Threat: KASTAnon.anonymize() enforces value, output count, and covenant chain — but does not verify tx.outputs[0].lockingBytecode. A compromised station terminal could route the anonymous token directly to a KASTTally script (specific candidate), bypassing KASTVote's candidate whitelist entirely. The voter's QR2 becomes unusable because the covenant UTXO is already consumed.
Countermeasures:
| Countermeasure | Implementation |
|---|---|
| Same countermeasures as Vector 5/10 | TEE, parallel paper ballot, Benaloh Challenge, multi-terminal consensus |
| Voter detection | Voter discovers the attack when QR2 fails at Phase 3 (UTXO already spent). Station staff can flag the anomaly |
| Off-chain audit | Every Anonymize TX output script is on-chain.

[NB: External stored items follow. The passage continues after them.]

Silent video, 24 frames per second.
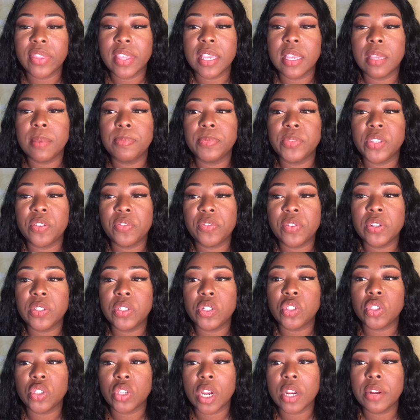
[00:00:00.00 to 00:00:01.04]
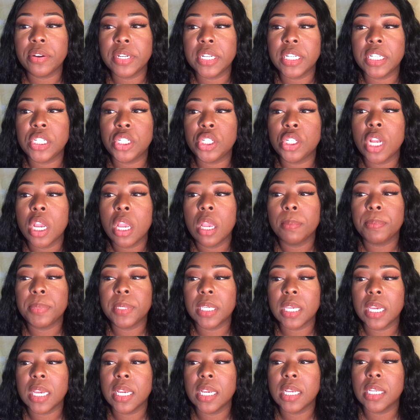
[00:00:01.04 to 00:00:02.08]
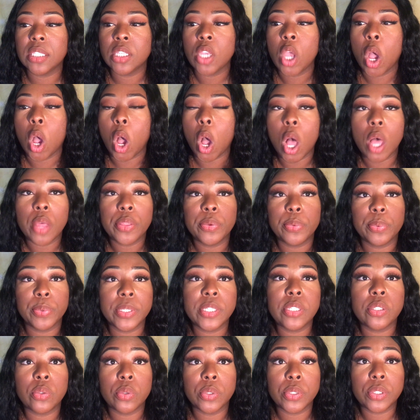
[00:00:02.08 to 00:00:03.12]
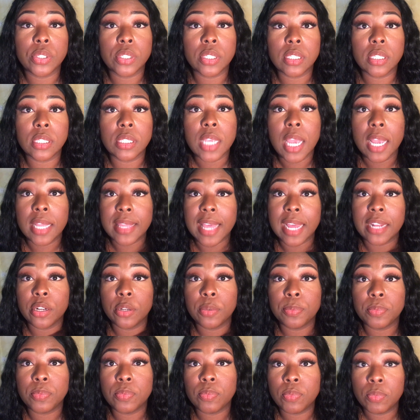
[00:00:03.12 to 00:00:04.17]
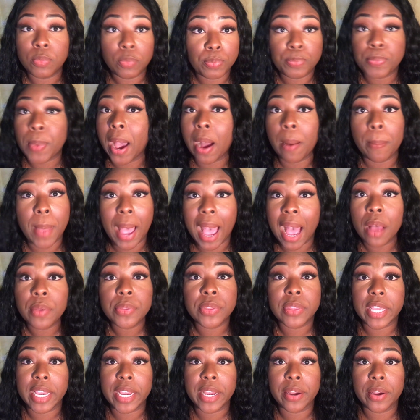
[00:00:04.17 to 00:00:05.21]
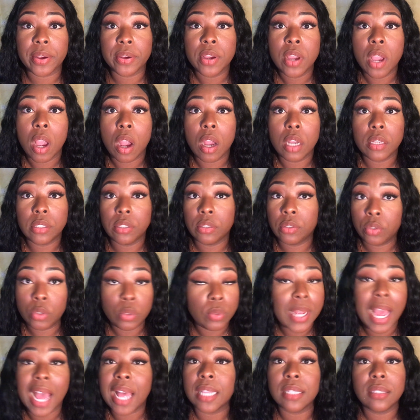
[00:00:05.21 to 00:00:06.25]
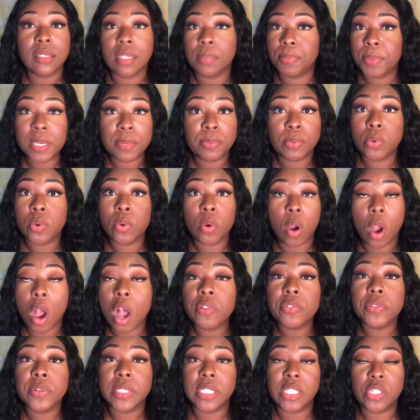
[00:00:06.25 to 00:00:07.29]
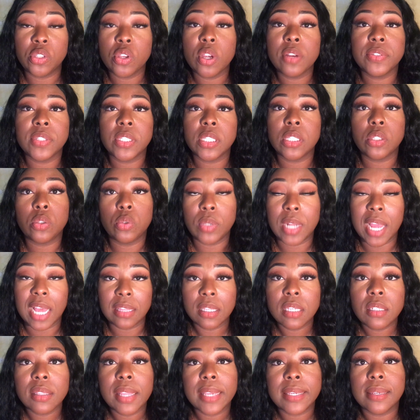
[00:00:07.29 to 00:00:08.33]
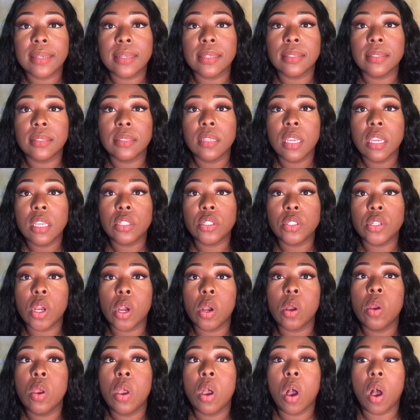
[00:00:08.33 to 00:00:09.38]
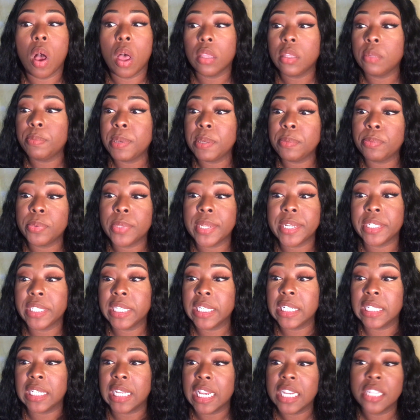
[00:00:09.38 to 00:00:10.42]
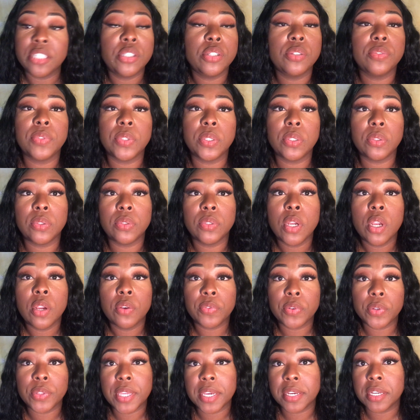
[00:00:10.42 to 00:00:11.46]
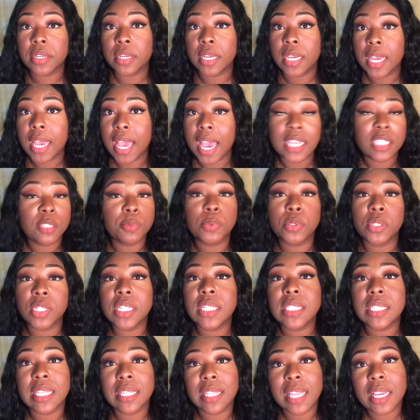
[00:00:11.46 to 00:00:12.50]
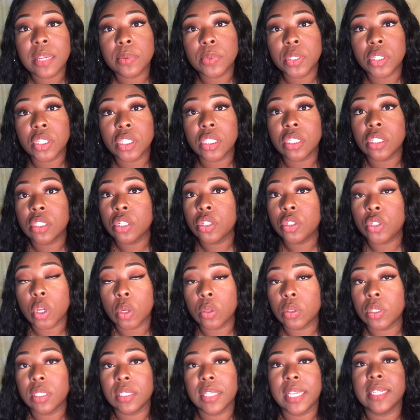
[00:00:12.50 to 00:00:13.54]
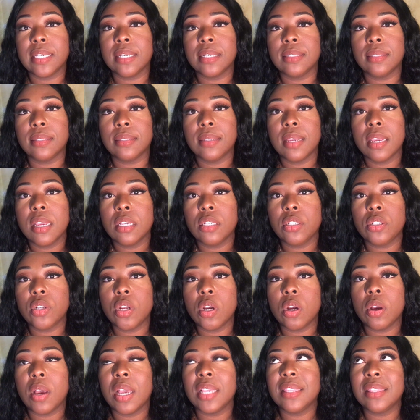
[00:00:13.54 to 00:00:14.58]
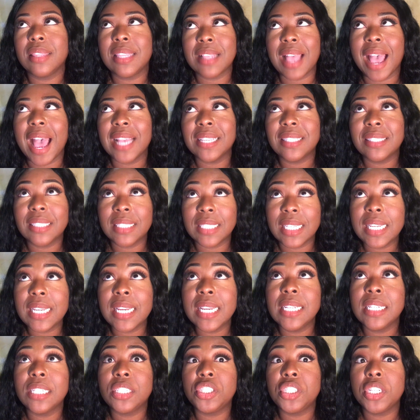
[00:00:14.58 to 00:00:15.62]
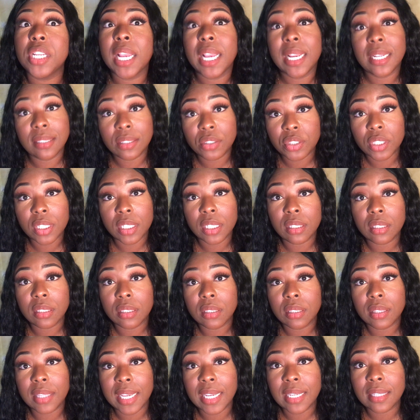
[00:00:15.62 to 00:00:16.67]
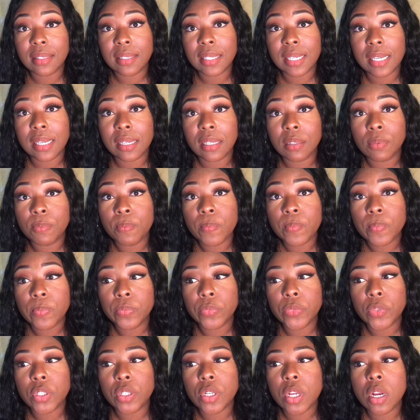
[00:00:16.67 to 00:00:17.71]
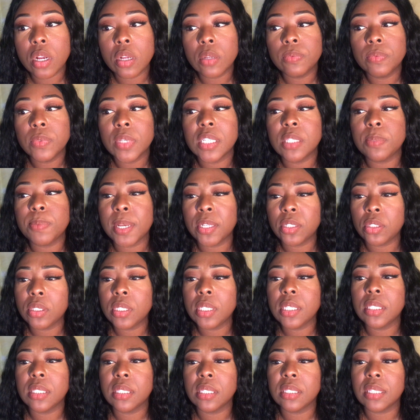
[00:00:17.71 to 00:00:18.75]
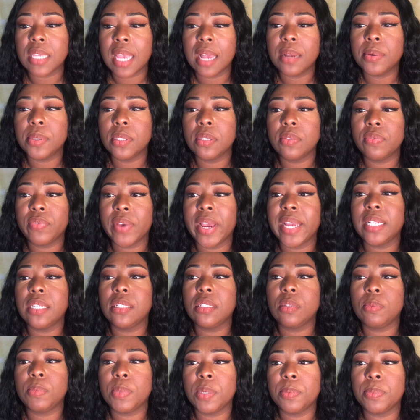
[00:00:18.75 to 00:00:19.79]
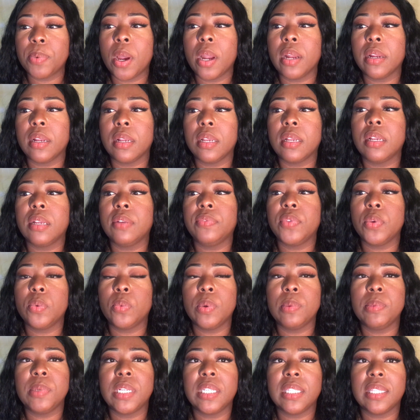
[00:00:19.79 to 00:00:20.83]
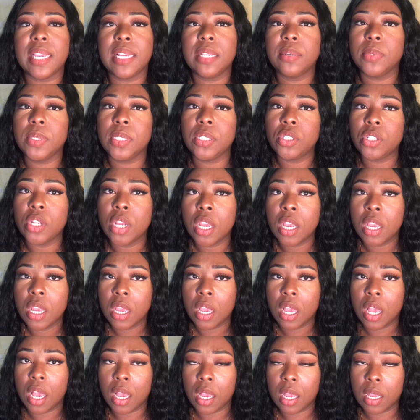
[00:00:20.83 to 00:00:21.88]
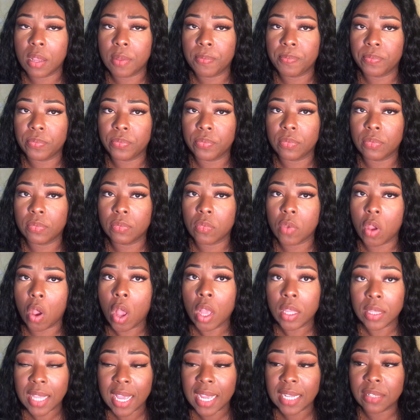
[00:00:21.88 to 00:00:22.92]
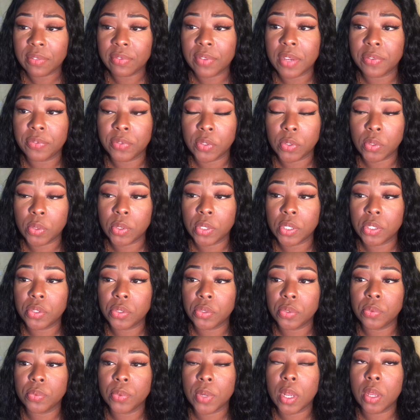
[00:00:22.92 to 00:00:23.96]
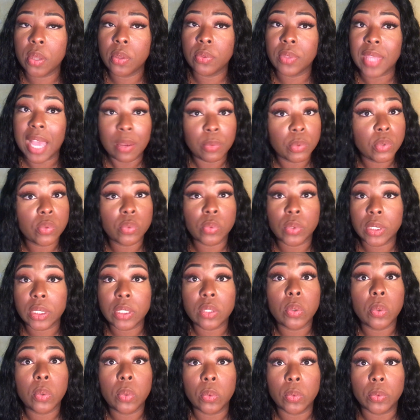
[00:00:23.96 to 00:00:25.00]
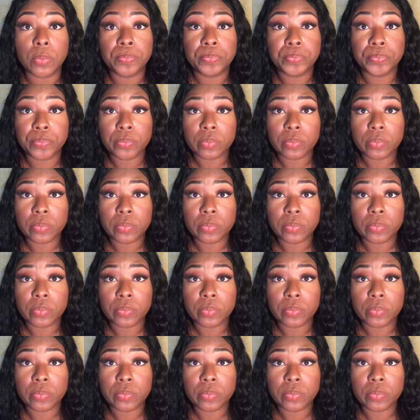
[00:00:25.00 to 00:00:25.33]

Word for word: them to feel discouraged because all the resources that are out there do not, the people who are offering these services do not look like us. You know, all the people that are getting interviewed for their expertise in languages don't look like us. You know, I see it changing lately, you know, especially since I was invited to be a part of the Women in Language um, online event for two years in a row. That was really cool.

Auditors verify all outputs are locked to KASTVote. Non-KASTVote outputs are immediately detectable |
| Covenant enforcement (future) | OpTxOutputSpk pattern matching in KASTAnon would enforce output destination on-chain |
Threat: KASTVote.vote(sig anonSig, pubkey anonPk) accepts any valid key pair — anonPk is a runtime parameter, not bound to the UTXO. Anyone who observes an unspent KASTVote UTXO on-chain can create their own key pair, build a vote TX to their preferred candidate, and race the legitimate voter's TX. This is a deliberate design trade-off: binding anonPk into the constructor would give each voter a unique script, breaking KASTVote's uniformity (Vector 8 protection).
Countermeasures:
| Countermeasure | Implementation |
|---|---|
| Same-batch broadcast | Anonymize TX and Vote TX are broadcast in the same batch. The KASTVote UTXO is created and spent in the same block — no observation window |
| Physical terminal flow | Terminal holds QR2 private key and constructs Vote TX immediately. Key is used before the Anonymize TX is even confirmed on-chain |
| Kaspa high BPS | At 100 BPS, even if batches are split, the window between Anonymize confirmation and Vote broadcast is sub-second |
| Encrypted voting (vProgs) | With encrypted vote TXs, an attacker cannot identify which UTXOs are KASTVote UTXOs without decryption |
Threat: A compromised terminal behaves honestly only when challenged, and substitutes votes when not challenged. The standard Benaloh Challenge relies on voters voluntarily challenging — but challenge rates may be very low in practice (smartphone literacy barrier, elderly voters). A terminal could also profile voters and selectively cheat on those unlikely to challenge.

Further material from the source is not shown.